> **GOAL OF THE EXERCISE**: Below are the records; retype them exactly and omit each picture.

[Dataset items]
-- Opening Marker --
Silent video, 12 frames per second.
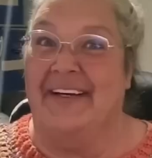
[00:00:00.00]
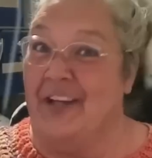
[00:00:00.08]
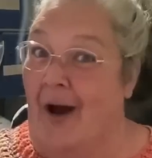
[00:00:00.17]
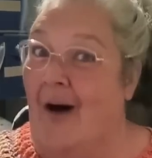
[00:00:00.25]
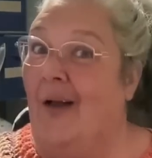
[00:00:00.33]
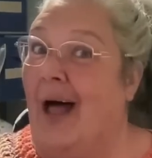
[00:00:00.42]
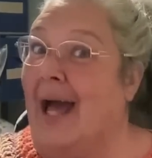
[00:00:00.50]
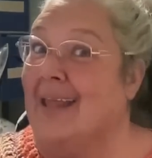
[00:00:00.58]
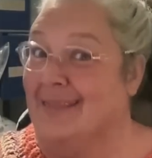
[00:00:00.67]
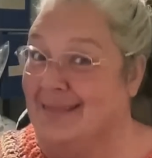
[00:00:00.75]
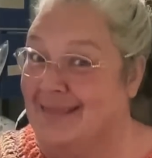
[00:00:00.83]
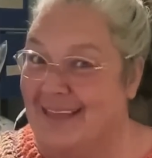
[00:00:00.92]
y'all, I
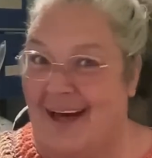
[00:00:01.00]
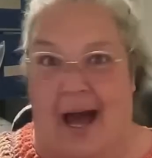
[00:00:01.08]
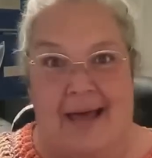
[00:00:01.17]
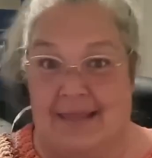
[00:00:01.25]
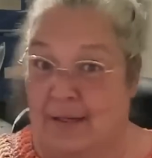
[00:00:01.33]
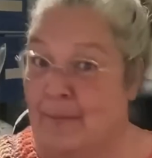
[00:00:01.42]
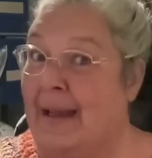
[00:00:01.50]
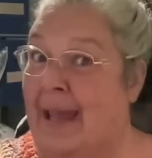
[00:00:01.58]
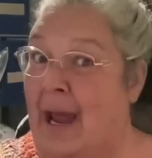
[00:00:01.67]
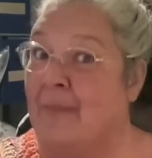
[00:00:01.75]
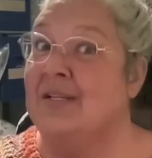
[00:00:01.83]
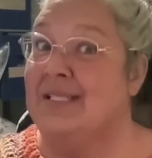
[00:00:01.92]
think my
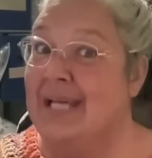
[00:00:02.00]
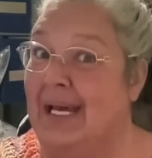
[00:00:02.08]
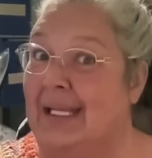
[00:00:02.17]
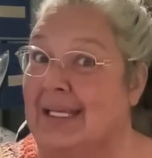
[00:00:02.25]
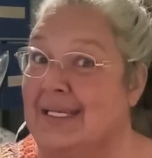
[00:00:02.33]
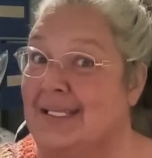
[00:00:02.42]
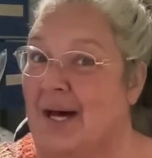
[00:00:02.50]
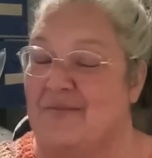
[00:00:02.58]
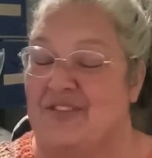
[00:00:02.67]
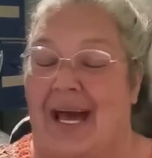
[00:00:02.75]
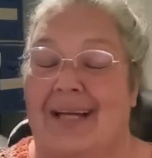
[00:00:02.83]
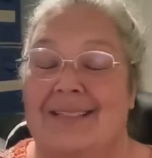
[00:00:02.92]
camera's digging this
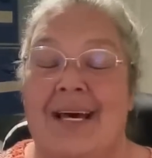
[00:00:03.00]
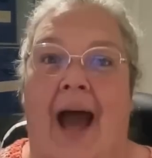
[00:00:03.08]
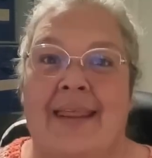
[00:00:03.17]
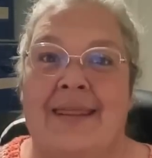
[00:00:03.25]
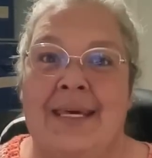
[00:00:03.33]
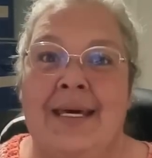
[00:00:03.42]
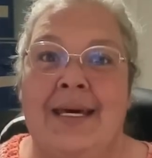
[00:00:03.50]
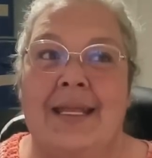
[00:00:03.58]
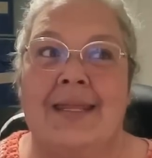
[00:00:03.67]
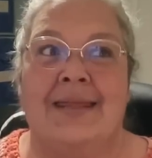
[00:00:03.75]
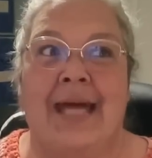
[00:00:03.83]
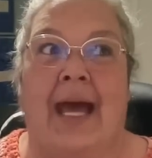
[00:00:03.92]
subject. I think
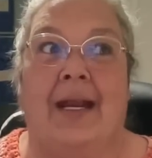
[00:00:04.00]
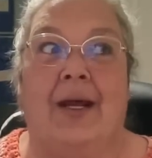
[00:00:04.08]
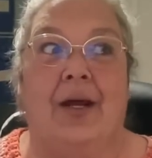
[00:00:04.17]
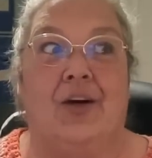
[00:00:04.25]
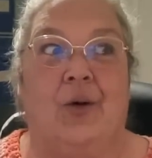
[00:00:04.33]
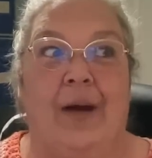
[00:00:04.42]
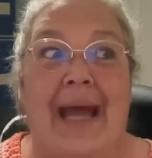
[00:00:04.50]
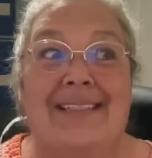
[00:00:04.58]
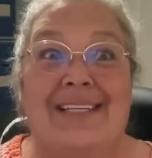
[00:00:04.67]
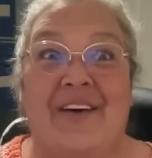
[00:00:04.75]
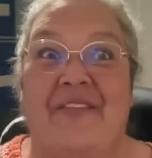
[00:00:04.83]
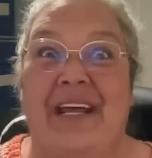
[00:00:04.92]
that
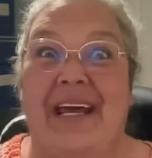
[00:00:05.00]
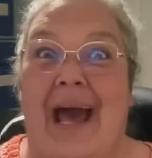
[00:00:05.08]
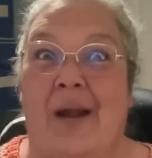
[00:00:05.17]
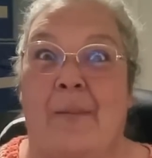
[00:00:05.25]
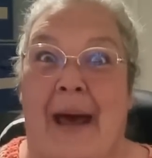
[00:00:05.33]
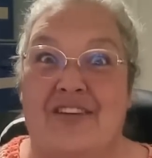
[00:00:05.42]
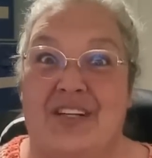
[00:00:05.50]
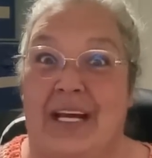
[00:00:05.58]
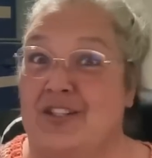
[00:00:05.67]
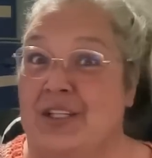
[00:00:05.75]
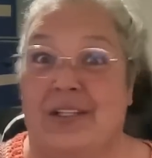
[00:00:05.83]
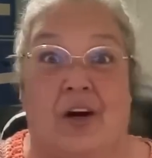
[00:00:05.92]
creativity and
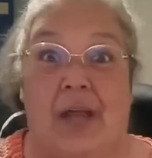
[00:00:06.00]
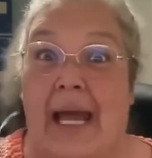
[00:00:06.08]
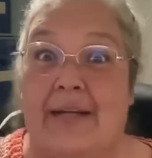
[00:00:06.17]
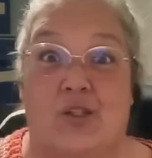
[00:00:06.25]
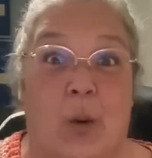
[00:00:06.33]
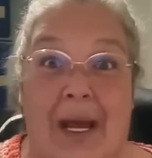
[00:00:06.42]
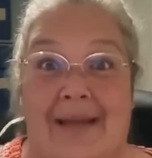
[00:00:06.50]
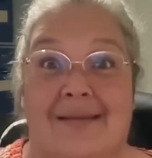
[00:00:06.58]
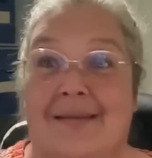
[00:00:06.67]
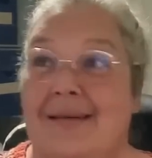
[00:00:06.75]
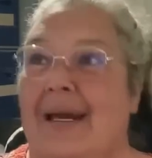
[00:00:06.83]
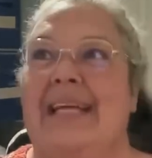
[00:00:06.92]
imagination, they're like
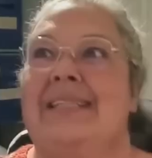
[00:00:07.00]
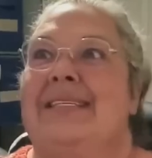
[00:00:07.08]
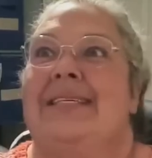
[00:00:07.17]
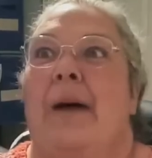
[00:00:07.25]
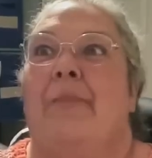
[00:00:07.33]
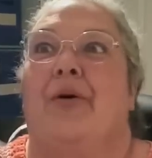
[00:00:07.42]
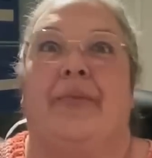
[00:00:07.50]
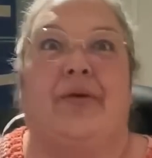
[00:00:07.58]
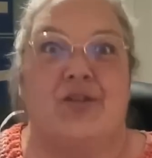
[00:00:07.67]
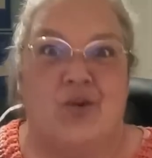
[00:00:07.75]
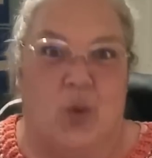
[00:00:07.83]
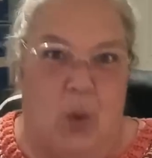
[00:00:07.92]
twins, inseparable
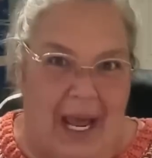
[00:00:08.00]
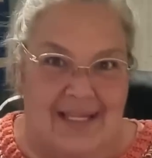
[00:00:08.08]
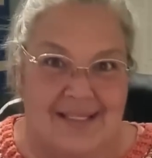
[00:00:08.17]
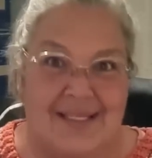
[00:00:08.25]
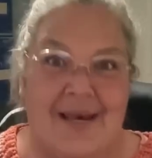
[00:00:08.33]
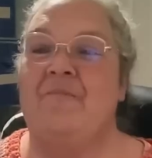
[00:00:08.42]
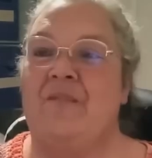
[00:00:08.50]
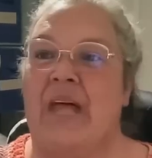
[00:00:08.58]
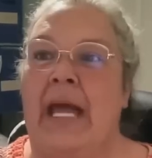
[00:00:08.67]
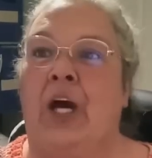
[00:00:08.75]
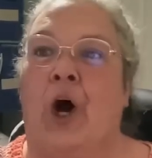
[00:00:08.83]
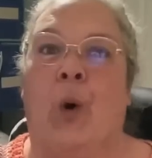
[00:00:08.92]
twins.
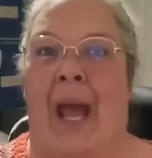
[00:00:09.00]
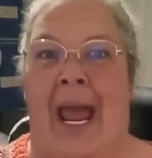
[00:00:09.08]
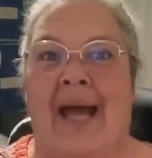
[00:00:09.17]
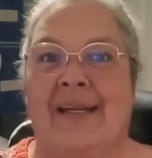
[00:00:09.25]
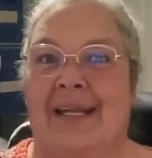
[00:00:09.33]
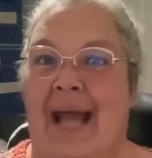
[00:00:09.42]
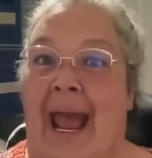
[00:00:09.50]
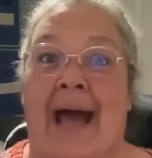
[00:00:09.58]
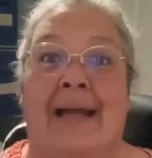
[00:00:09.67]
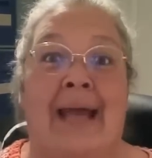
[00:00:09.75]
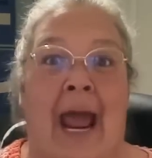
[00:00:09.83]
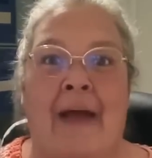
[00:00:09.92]
They go hand in
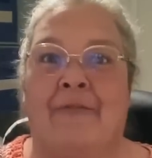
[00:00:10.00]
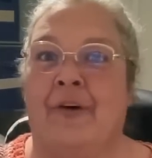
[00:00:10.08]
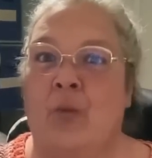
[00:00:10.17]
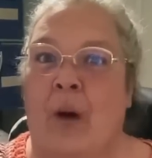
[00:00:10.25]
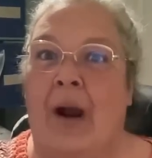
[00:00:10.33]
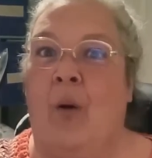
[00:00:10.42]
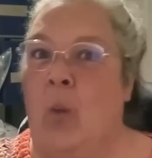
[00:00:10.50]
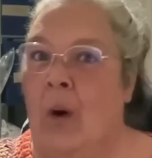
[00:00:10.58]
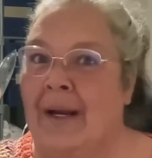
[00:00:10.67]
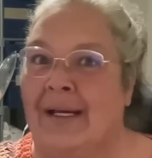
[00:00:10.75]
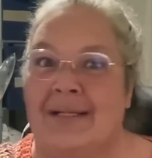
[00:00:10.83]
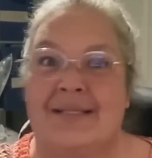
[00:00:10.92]
hand. Everywhere
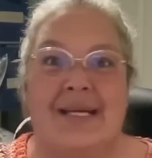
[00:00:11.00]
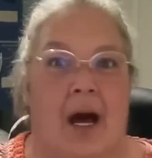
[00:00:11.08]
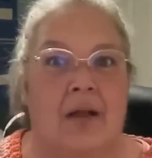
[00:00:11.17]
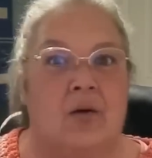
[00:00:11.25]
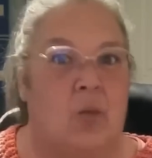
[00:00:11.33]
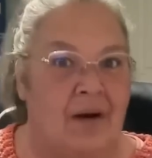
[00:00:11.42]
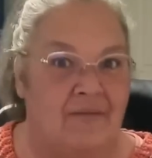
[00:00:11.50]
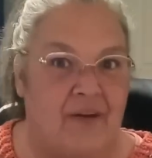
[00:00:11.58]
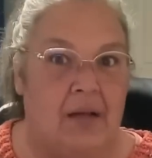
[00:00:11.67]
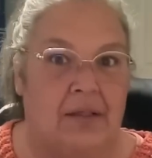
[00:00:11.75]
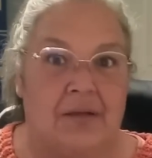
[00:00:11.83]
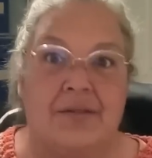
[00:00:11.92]
one is, the other one
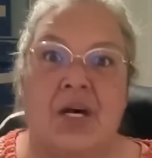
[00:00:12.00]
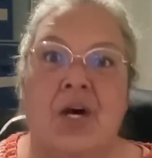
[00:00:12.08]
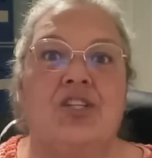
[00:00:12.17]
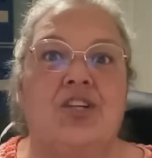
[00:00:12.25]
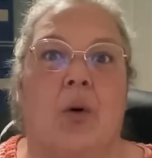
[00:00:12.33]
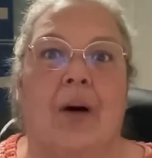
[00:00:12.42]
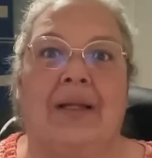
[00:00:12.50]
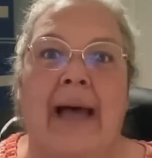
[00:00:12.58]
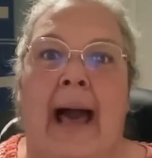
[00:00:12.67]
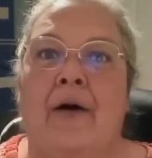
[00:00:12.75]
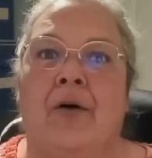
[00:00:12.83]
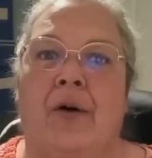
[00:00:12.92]
follows. So
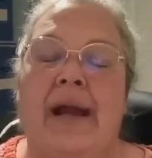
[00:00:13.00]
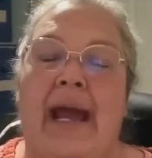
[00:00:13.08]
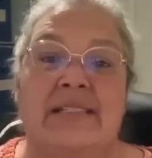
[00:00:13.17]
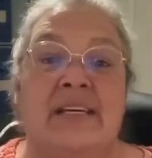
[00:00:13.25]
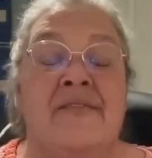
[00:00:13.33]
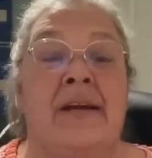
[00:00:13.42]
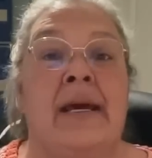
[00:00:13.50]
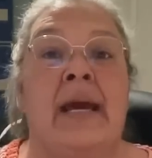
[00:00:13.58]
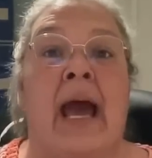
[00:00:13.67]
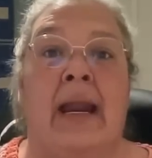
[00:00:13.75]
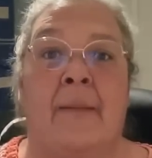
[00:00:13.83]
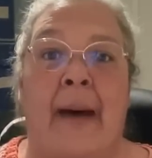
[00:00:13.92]
allow creativity
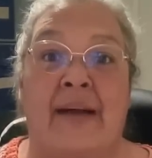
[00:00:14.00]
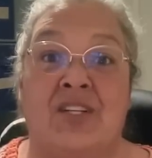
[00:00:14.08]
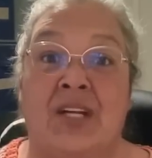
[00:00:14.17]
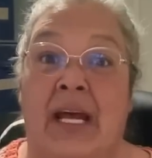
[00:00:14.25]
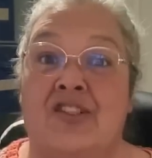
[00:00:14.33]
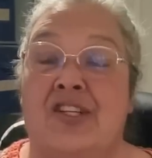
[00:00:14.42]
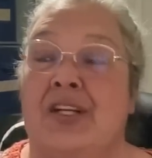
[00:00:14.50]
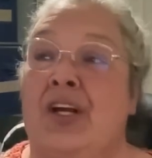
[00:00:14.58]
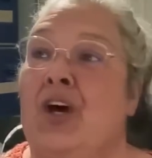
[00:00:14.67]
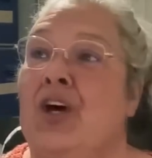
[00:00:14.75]
and imagination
-- Closing Marker --
> **EXERCISE RESULT**:
Silent video, 12 frames per second.
[00:00:00.00]
[00:00:00.08]
[00:00:00.17]
[00:00:00.25]
[00:00:00.33]
[00:00:00.42]
[00:00:00.50]
[00:00:00.58]
[00:00:00.67]
[00:00:00.75]
[00:00:00.83]
[00:00:00.92]
y'all, I
[00:00:01.00]
[00:00:01.08]
[00:00:01.17]
[00:00:01.25]
[00:00:01.33]
[00:00:01.42]
[00:00:01.50]
[00:00:01.58]
[00:00:01.67]
[00:00:01.75]
[00:00:01.83]
[00:00:01.92]
think my
[00:00:02.00]
[00:00:02.08]
[00:00:02.17]
[00:00:02.25]
[00:00:02.33]
[00:00:02.42]
[00:00:02.50]
[00:00:02.58]
[00:00:02.67]
[00:00:02.75]
[00:00:02.83]
[00:00:02.92]
camera's digging this
[00:00:03.00]
[00:00:03.08]
[00:00:03.17]
[00:00:03.25]
[00:00:03.33]
[00:00:03.42]
[00:00:03.50]
[00:00:03.58]
[00:00:03.67]
[00:00:03.75]
[00:00:03.83]
[00:00:03.92]
subject. I think
[00:00:04.00]
[00:00:04.08]
[00:00:04.17]
[00:00:04.25]
[00:00:04.33]
[00:00:04.42]
[00:00:04.50]
[00:00:04.58]
[00:00:04.67]
[00:00:04.75]
[00:00:04.83]
[00:00:04.92]
that
[00:00:05.00]
[00:00:05.08]
[00:00:05.17]
[00:00:05.25]
[00:00:05.33]
[00:00:05.42]
[00:00:05.50]
[00:00:05.58]
[00:00:05.67]
[00:00:05.75]
[00:00:05.83]
[00:00:05.92]
creativity and
[00:00:06.00]
[00:00:06.08]
[00:00:06.17]
[00:00:06.25]
[00:00:06.33]
[00:00:06.42]
[00:00:06.50]
[00:00:06.58]
[00:00:06.67]
[00:00:06.75]
[00:00:06.83]
[00:00:06.92]
imagination, they're like
[00:00:07.00]
[00:00:07.08]
[00:00:07.17]
[00:00:07.25]
[00:00:07.33]
[00:00:07.42]
[00:00:07.50]
[00:00:07.58]
[00:00:07.67]
[00:00:07.75]
[00:00:07.83]
[00:00:07.92]
twins, inseparable
[00:00:08.00]
[00:00:08.08]
[00:00:08.17]
[00:00:08.25]
[00:00:08.33]
[00:00:08.42]
[00:00:08.50]
[00:00:08.58]
[00:00:08.67]
[00:00:08.75]
[00:00:08.83]
[00:00:08.92]
twins.
[00:00:09.00]
[00:00:09.08]
[00:00:09.17]
[00:00:09.25]
[00:00:09.33]
[00:00:09.42]
[00:00:09.50]
[00:00:09.58]
[00:00:09.67]
[00:00:09.75]
[00:00:09.83]
[00:00:09.92]
They go hand in
[00:00:10.00]
[00:00:10.08]
[00:00:10.17]
[00:00:10.25]
[00:00:10.33]
[00:00:10.42]
[00:00:10.50]
[00:00:10.58]
[00:00:10.67]
[00:00:10.75]
[00:00:10.83]
[00:00:10.92]
hand. Everywhere
[00:00:11.00]
[00:00:11.08]
[00:00:11.17]
[00:00:11.25]
[00:00:11.33]
[00:00:11.42]
[00:00:11.50]
[00:00:11.58]
[00:00:11.67]
[00:00:11.75]
[00:00:11.83]
[00:00:11.92]
one is, the other one
[00:00:12.00]
[00:00:12.08]
[00:00:12.17]
[00:00:12.25]
[00:00:12.33]
[00:00:12.42]
[00:00:12.50]
[00:00:12.58]
[00:00:12.67]
[00:00:12.75]
[00:00:12.83]
[00:00:12.92]
follows. So
[00:00:13.00]
[00:00:13.08]
[00:00:13.17]
[00:00:13.25]
[00:00:13.33]
[00:00:13.42]
[00:00:13.50]
[00:00:13.58]
[00:00:13.67]
[00:00:13.75]
[00:00:13.83]
[00:00:13.92]
allow creativity
[00:00:14.00]
[00:00:14.08]
[00:00:14.17]
[00:00:14.25]
[00:00:14.33]
[00:00:14.42]
[00:00:14.50]
[00:00:14.58]
[00:00:14.67]
[00:00:14.75]
and imagination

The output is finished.